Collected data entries
###
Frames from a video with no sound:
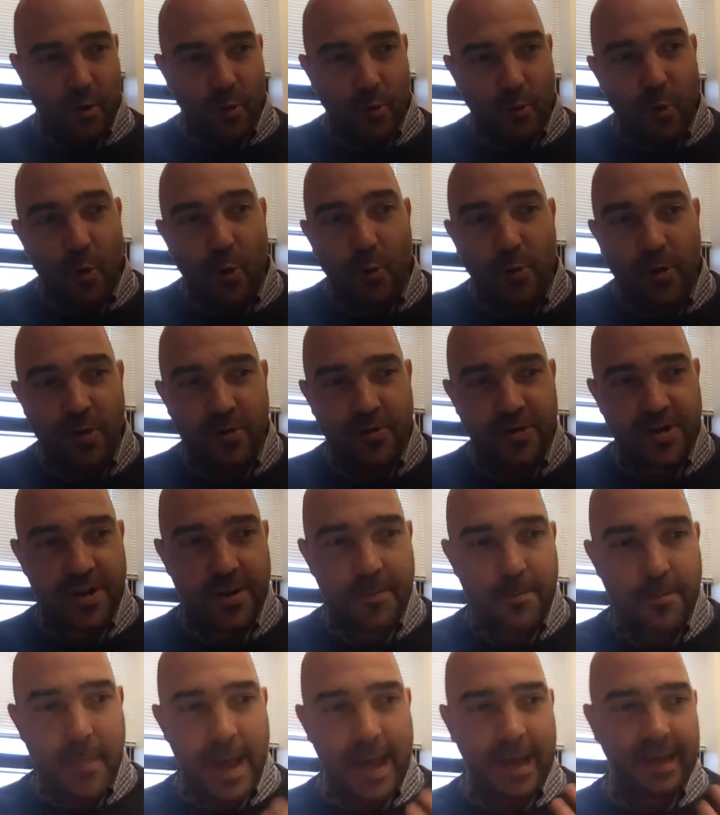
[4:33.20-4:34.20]

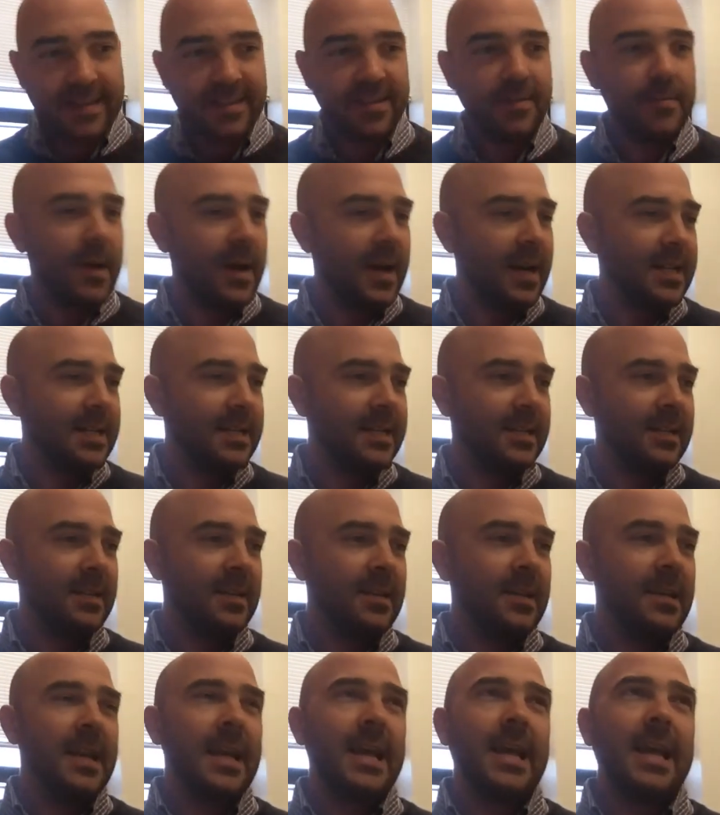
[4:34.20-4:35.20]
maximize
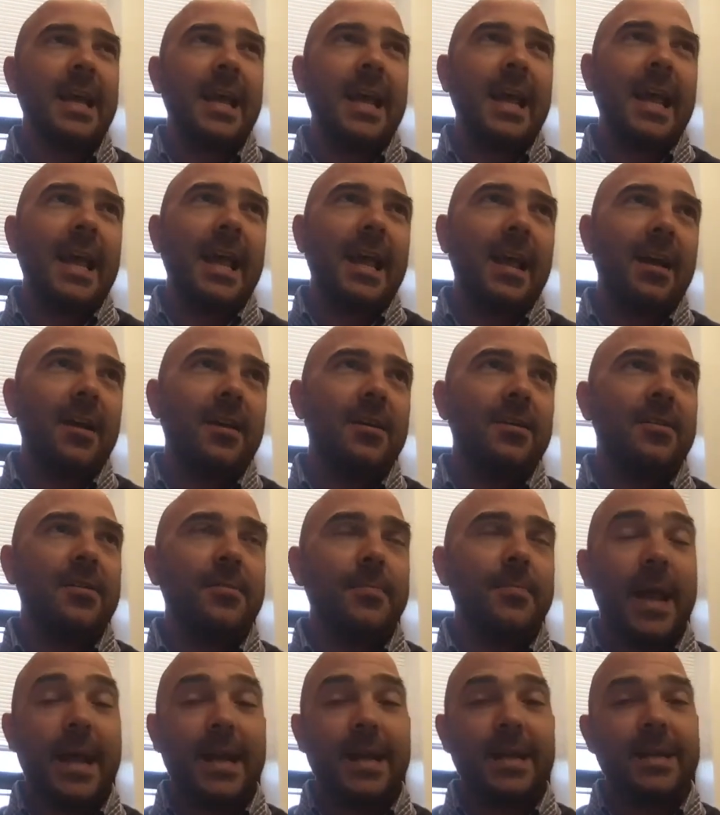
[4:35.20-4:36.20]

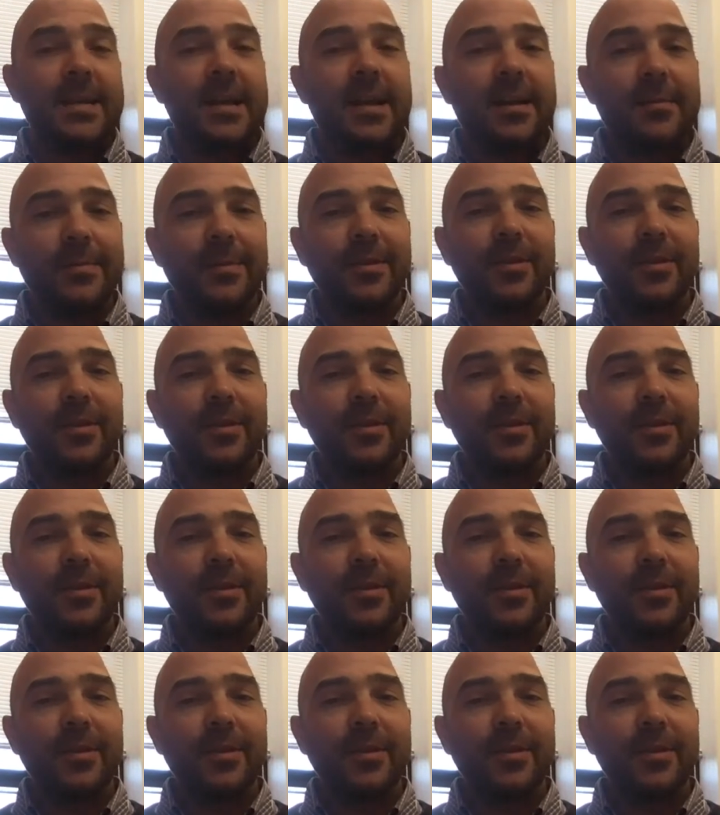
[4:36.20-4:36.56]
anytime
###
• [What the task asks]
Your answer must be an exact transcription of every entry, minus the pictures.

• [The answer]
Frames from a video with no sound:
[4:33.20-4:34.20]

[4:34.20-4:35.20]
maximize
[4:35.20-4:36.20]

[4:36.20-4:36.56]
anytime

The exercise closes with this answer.